Schroeder and cinematographer Robby Müller manage a visual delicacy, too; in the way the afternoon light spills into the bar when the door is opened, or the cool night that surrounds Henry when he bends down to a fire hydrant to wash his face after a fight.

Faye Dunaway takes on her uncharacteristically disheveled role and comes out with her best performance in years. There’s also nice supporting work by J.C. Quinn and Frank Stallone (yes, Sylvester’s songwriter brother) as the good and bad bartenders at the Golden Horn, Henry’s hangout.

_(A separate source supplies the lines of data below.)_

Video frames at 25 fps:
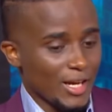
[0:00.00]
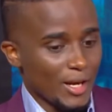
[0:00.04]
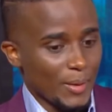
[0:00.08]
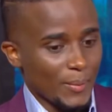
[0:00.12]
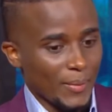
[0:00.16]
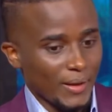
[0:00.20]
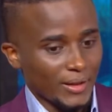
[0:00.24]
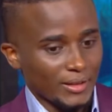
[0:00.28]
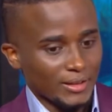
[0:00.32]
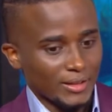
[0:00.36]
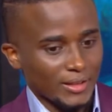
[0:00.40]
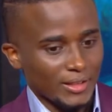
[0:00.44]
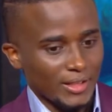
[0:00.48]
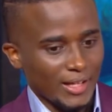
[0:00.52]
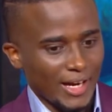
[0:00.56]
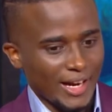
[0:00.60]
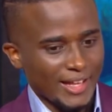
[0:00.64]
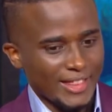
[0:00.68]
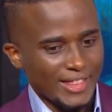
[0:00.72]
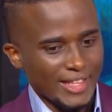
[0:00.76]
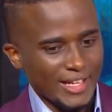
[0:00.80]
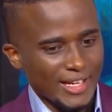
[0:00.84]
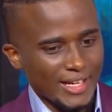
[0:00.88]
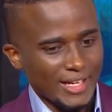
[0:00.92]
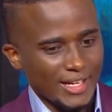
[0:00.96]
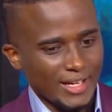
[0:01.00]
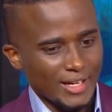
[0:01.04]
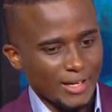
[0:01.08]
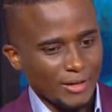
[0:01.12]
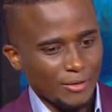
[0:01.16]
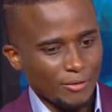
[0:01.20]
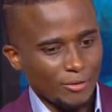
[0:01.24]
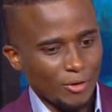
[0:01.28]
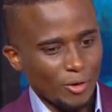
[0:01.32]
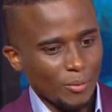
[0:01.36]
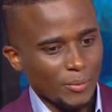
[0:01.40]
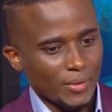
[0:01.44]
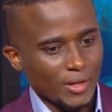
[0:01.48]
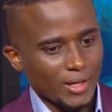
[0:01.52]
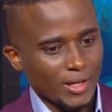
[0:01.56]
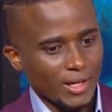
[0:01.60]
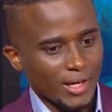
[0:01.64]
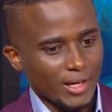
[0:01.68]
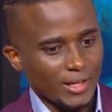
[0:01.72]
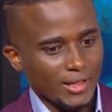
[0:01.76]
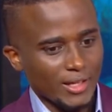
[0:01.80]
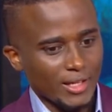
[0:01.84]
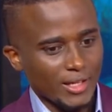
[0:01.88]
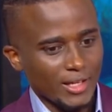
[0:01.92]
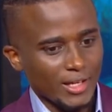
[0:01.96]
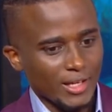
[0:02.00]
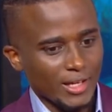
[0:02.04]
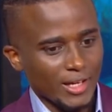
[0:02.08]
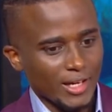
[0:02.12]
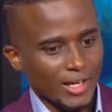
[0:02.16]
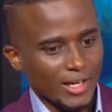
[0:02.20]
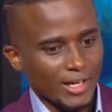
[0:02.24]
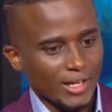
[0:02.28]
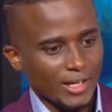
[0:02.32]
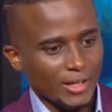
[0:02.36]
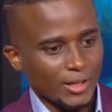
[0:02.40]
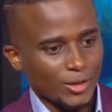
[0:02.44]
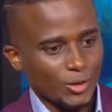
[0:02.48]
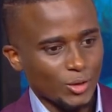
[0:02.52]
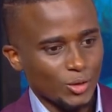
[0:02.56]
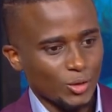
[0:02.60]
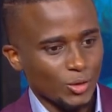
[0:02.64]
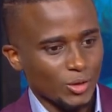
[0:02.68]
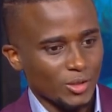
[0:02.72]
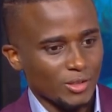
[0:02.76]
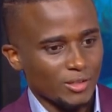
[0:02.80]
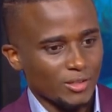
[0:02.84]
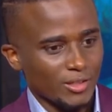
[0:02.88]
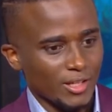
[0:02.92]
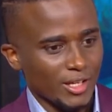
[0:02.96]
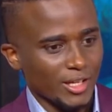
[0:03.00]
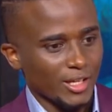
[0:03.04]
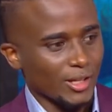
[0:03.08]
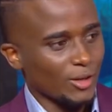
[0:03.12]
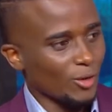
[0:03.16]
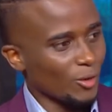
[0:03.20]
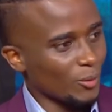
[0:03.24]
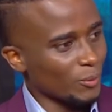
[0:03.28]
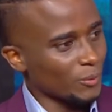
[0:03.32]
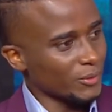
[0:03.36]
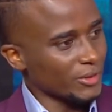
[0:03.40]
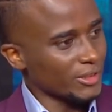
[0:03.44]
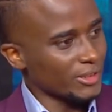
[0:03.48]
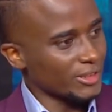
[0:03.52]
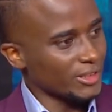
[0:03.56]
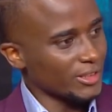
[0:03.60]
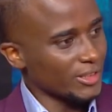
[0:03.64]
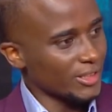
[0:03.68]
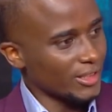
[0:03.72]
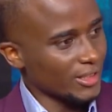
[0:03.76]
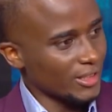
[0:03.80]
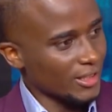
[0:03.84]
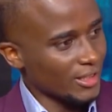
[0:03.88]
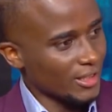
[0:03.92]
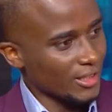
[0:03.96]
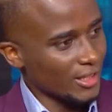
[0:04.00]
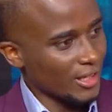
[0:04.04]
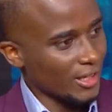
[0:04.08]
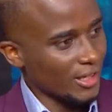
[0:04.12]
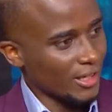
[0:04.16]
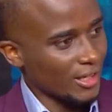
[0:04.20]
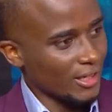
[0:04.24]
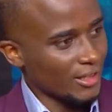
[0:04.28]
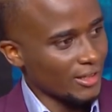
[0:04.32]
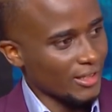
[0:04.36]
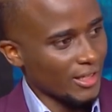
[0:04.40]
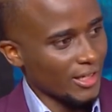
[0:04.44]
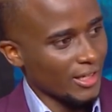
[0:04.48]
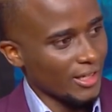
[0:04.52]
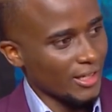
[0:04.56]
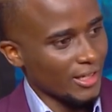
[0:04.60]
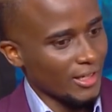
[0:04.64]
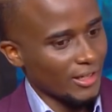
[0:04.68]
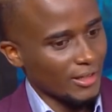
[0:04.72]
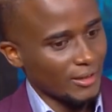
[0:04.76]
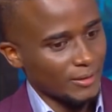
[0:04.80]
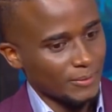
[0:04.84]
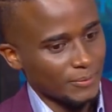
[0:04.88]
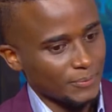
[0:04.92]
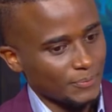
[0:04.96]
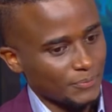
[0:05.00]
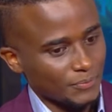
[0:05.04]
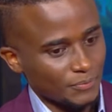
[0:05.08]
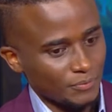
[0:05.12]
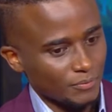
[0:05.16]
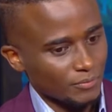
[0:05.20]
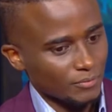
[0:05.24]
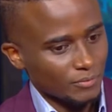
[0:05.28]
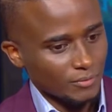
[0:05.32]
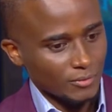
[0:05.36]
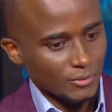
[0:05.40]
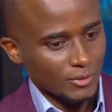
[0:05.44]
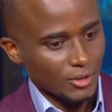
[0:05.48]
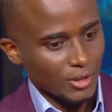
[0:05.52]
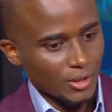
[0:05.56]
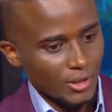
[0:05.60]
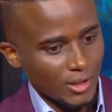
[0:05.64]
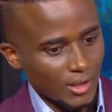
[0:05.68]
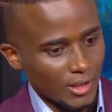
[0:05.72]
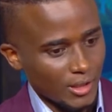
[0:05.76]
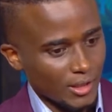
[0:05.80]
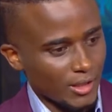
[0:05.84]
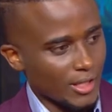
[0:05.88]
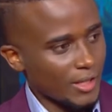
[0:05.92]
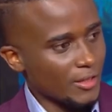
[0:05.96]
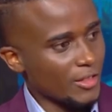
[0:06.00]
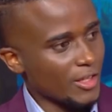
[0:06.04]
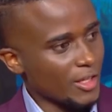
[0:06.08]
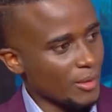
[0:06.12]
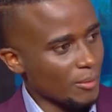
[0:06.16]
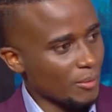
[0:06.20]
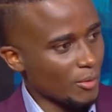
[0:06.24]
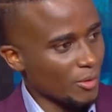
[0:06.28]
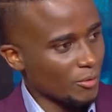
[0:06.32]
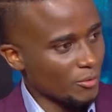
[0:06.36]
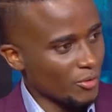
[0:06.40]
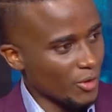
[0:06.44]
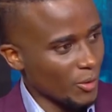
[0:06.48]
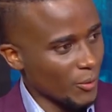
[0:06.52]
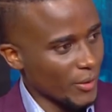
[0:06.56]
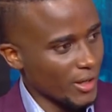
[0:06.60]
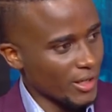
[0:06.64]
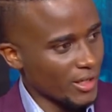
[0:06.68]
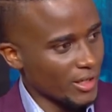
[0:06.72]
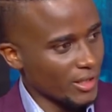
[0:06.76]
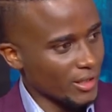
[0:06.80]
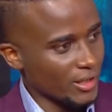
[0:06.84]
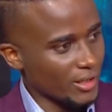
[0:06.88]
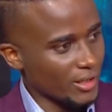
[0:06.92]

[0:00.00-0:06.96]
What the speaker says: But I think for me, you should incorporate in it, the the theme of the wedding,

And Mickey Rourke…well, Mickey Rourke has got to be seen in this one. We know about Rourke’s penchant for roles that are grungy and unkempt, as evidenced lately in Angel Heart and A Prayer for the Dying. But Rourke gets something completely new here, a wholecloth performance of rolling gait, bruised knuckles, and lilting speech. His line delivery is a singsong that plays devilish tricks on your expectations of how dialogue should be read, and also suggests a background of hurt and humor for his character. You may love or hate this performance, but either way it’s a remarkable piece of acting.

First published in the Herald, October 1987

I feel pretty good about this review. There must be some kind of story about how Faye Dunaway got into this unlikely project, and I do not know what that is. Man, you see Rourke’s inventive work here and wonder what might have been.